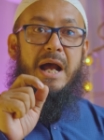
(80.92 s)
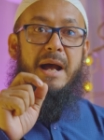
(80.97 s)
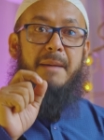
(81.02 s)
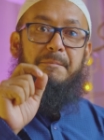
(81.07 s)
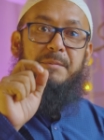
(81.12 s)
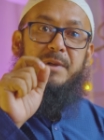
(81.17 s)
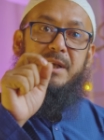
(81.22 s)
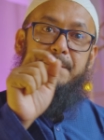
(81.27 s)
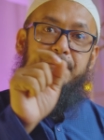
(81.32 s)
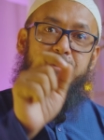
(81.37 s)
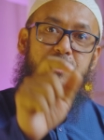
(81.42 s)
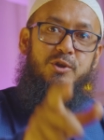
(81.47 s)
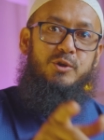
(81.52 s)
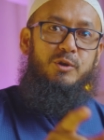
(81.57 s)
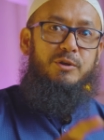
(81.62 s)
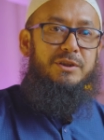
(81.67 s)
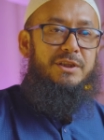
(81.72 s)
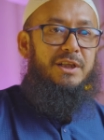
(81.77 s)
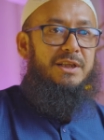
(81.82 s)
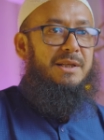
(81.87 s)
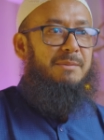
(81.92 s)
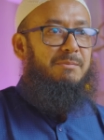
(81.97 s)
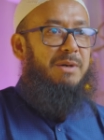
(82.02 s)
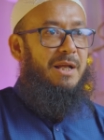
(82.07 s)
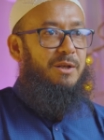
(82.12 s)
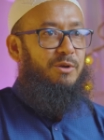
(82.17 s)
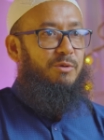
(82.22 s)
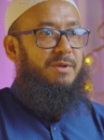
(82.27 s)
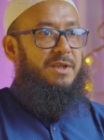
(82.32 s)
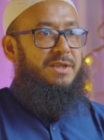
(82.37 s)
আপনি আপনার সন্তানকে
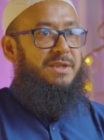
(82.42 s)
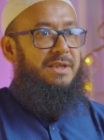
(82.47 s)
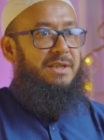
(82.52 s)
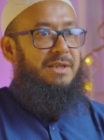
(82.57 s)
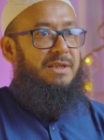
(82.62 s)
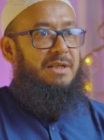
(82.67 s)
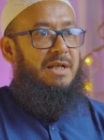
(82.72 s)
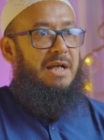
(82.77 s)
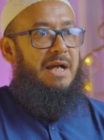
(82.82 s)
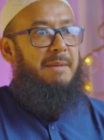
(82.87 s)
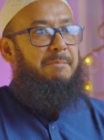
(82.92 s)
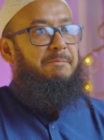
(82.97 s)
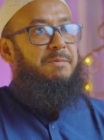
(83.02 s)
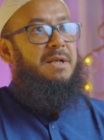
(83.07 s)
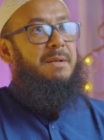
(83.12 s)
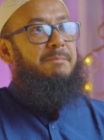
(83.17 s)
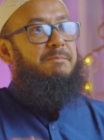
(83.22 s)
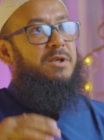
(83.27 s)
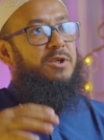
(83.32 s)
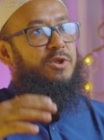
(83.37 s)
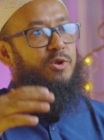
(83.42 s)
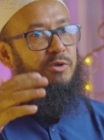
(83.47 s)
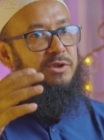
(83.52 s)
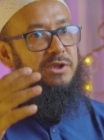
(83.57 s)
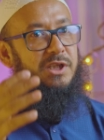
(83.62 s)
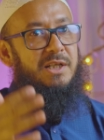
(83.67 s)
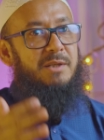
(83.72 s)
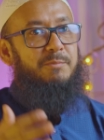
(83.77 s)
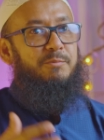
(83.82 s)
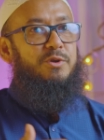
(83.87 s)
ভালোবাসেন আপনি আপনার
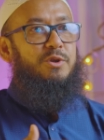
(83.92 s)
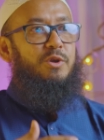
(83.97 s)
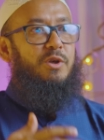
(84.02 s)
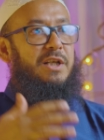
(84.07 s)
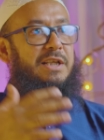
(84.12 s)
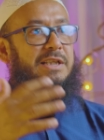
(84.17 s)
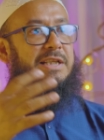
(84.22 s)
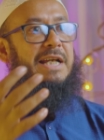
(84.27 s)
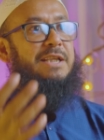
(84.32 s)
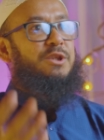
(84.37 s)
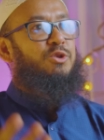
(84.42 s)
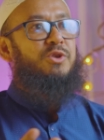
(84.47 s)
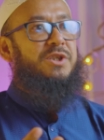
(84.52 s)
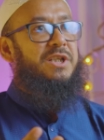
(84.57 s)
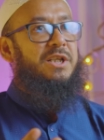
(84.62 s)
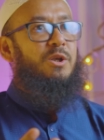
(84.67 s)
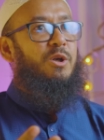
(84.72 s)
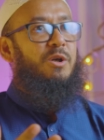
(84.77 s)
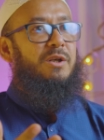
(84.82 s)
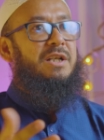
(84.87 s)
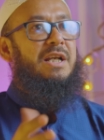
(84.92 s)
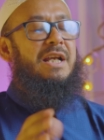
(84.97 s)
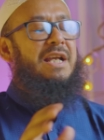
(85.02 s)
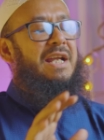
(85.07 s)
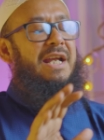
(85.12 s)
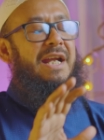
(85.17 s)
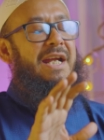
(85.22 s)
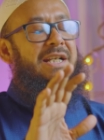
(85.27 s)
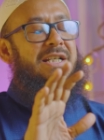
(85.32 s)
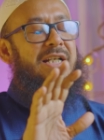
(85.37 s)
সন্তানের প্রতি অনেক দায়িত্বশীল হন
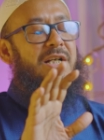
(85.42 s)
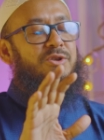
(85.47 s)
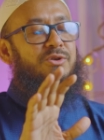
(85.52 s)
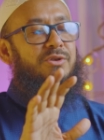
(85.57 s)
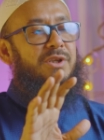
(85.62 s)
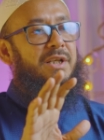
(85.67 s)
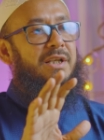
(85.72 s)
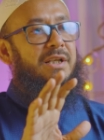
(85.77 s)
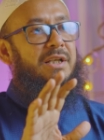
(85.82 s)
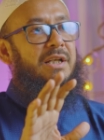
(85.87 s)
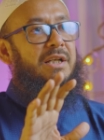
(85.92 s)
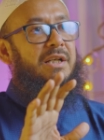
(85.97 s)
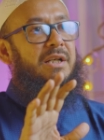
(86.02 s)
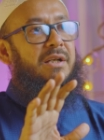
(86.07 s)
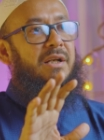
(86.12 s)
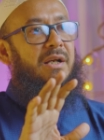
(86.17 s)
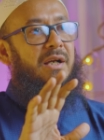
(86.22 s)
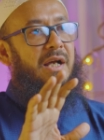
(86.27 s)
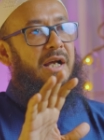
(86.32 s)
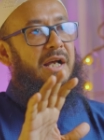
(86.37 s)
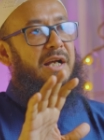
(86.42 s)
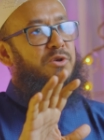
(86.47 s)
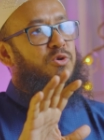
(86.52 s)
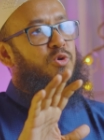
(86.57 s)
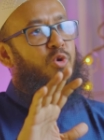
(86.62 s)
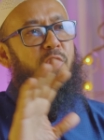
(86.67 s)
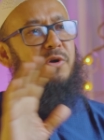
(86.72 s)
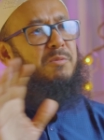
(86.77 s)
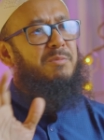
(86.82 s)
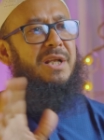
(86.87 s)
এটা আসলে
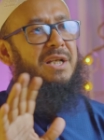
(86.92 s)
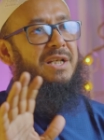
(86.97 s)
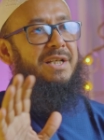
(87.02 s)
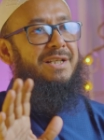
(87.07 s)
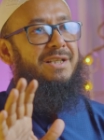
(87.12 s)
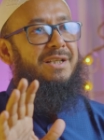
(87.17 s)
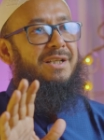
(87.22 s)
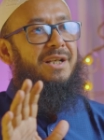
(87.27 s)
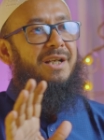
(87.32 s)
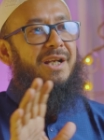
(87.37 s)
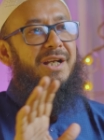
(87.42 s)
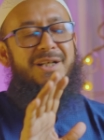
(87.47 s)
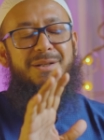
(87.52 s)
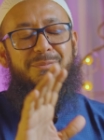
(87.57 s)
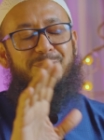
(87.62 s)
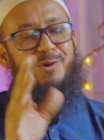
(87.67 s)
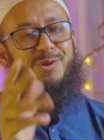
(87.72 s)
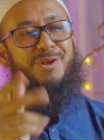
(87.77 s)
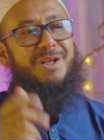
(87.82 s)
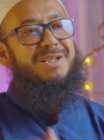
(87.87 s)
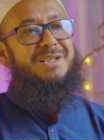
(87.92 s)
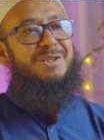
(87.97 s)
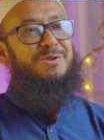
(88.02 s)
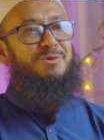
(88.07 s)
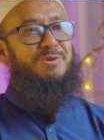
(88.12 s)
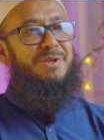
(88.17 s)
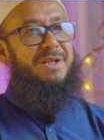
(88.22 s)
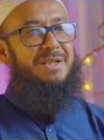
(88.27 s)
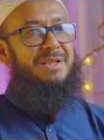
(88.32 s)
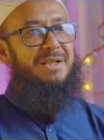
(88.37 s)
নর্মালি এটা বলার
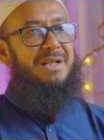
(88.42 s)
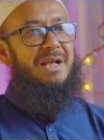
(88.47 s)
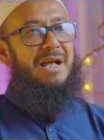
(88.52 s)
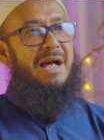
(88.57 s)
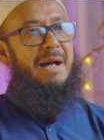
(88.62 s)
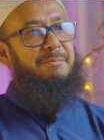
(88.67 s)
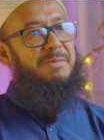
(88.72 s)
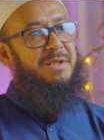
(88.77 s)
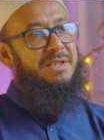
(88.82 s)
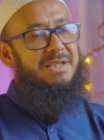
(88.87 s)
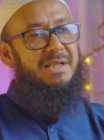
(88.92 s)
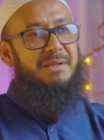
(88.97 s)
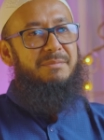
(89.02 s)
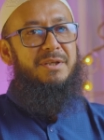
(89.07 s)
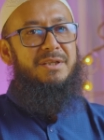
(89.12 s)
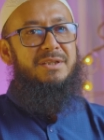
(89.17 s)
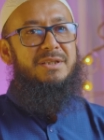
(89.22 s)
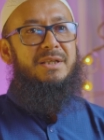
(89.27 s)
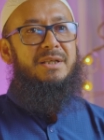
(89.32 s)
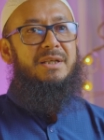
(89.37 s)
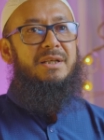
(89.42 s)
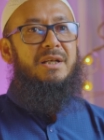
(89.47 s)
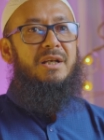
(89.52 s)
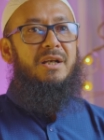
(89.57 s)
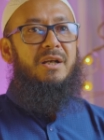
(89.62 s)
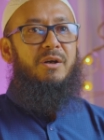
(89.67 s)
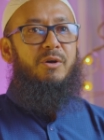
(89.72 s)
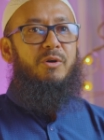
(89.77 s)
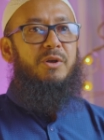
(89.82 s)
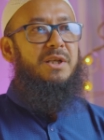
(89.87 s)
কিছু নেই আপনি দেখবেন যে
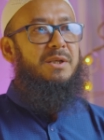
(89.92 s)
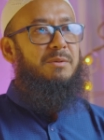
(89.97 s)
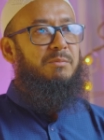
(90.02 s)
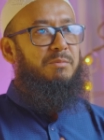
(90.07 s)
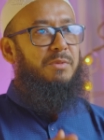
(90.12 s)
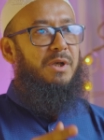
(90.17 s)
অনেক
- - - - -
TASK PROMPT - The listing is to be reproduced in full and exactly, except that its pictures are to be dropped.

ANSWER SECTION -
(80.92 s)
(80.97 s)
(81.02 s)
(81.07 s)
(81.12 s)
(81.17 s)
(81.22 s)
(81.27 s)
(81.32 s)
(81.37 s)
(81.42 s)
(81.47 s)
(81.52 s)
(81.57 s)
(81.62 s)
(81.67 s)
(81.72 s)
(81.77 s)
(81.82 s)
(81.87 s)
(81.92 s)
(81.97 s)
(82.02 s)
(82.07 s)
(82.12 s)
(82.17 s)
(82.22 s)
(82.27 s)
(82.32 s)
(82.37 s)
আপনি আপনার সন্তানকে
(82.42 s)
(82.47 s)
(82.52 s)
(82.57 s)
(82.62 s)
(82.67 s)
(82.72 s)
(82.77 s)
(82.82 s)
(82.87 s)
(82.92 s)
(82.97 s)
(83.02 s)
(83.07 s)
(83.12 s)
(83.17 s)
(83.22 s)
(83.27 s)
(83.32 s)
(83.37 s)
(83.42 s)
(83.47 s)
(83.52 s)
(83.57 s)
(83.62 s)
(83.67 s)
(83.72 s)
(83.77 s)
(83.82 s)
(83.87 s)
ভালোবাসেন আপনি আপনার
(83.92 s)
(83.97 s)
(84.02 s)
(84.07 s)
(84.12 s)
(84.17 s)
(84.22 s)
(84.27 s)
(84.32 s)
(84.37 s)
(84.42 s)
(84.47 s)
(84.52 s)
(84.57 s)
(84.62 s)
(84.67 s)
(84.72 s)
(84.77 s)
(84.82 s)
(84.87 s)
(84.92 s)
(84.97 s)
(85.02 s)
(85.07 s)
(85.12 s)
(85.17 s)
(85.22 s)
(85.27 s)
(85.32 s)
(85.37 s)
সন্তানের প্রতি অনেক দায়িত্বশীল হন
(85.42 s)
(85.47 s)
(85.52 s)
(85.57 s)
(85.62 s)
(85.67 s)
(85.72 s)
(85.77 s)
(85.82 s)
(85.87 s)
(85.92 s)
(85.97 s)
(86.02 s)
(86.07 s)
(86.12 s)
(86.17 s)
(86.22 s)
(86.27 s)
(86.32 s)
(86.37 s)
(86.42 s)
(86.47 s)
(86.52 s)
(86.57 s)
(86.62 s)
(86.67 s)
(86.72 s)
(86.77 s)
(86.82 s)
(86.87 s)
এটা আসলে
(86.92 s)
(86.97 s)
(87.02 s)
(87.07 s)
(87.12 s)
(87.17 s)
(87.22 s)
(87.27 s)
(87.32 s)
(87.37 s)
(87.42 s)
(87.47 s)
(87.52 s)
(87.57 s)
(87.62 s)
(87.67 s)
(87.72 s)
(87.77 s)
(87.82 s)
(87.87 s)
(87.92 s)
(87.97 s)
(88.02 s)
(88.07 s)
(88.12 s)
(88.17 s)
(88.22 s)
(88.27 s)
(88.32 s)
(88.37 s)
নর্মালি এটা বলার
(88.42 s)
(88.47 s)
(88.52 s)
(88.57 s)
(88.62 s)
(88.67 s)
(88.72 s)
(88.77 s)
(88.82 s)
(88.87 s)
(88.92 s)
(88.97 s)
(89.02 s)
(89.07 s)
(89.12 s)
(89.17 s)
(89.22 s)
(89.27 s)
(89.32 s)
(89.37 s)
(89.42 s)
(89.47 s)
(89.52 s)
(89.57 s)
(89.62 s)
(89.67 s)
(89.72 s)
(89.77 s)
(89.82 s)
(89.87 s)
কিছু নেই আপনি দেখবেন যে
(89.92 s)
(89.97 s)
(90.02 s)
(90.07 s)
(90.12 s)
(90.17 s)
অনেক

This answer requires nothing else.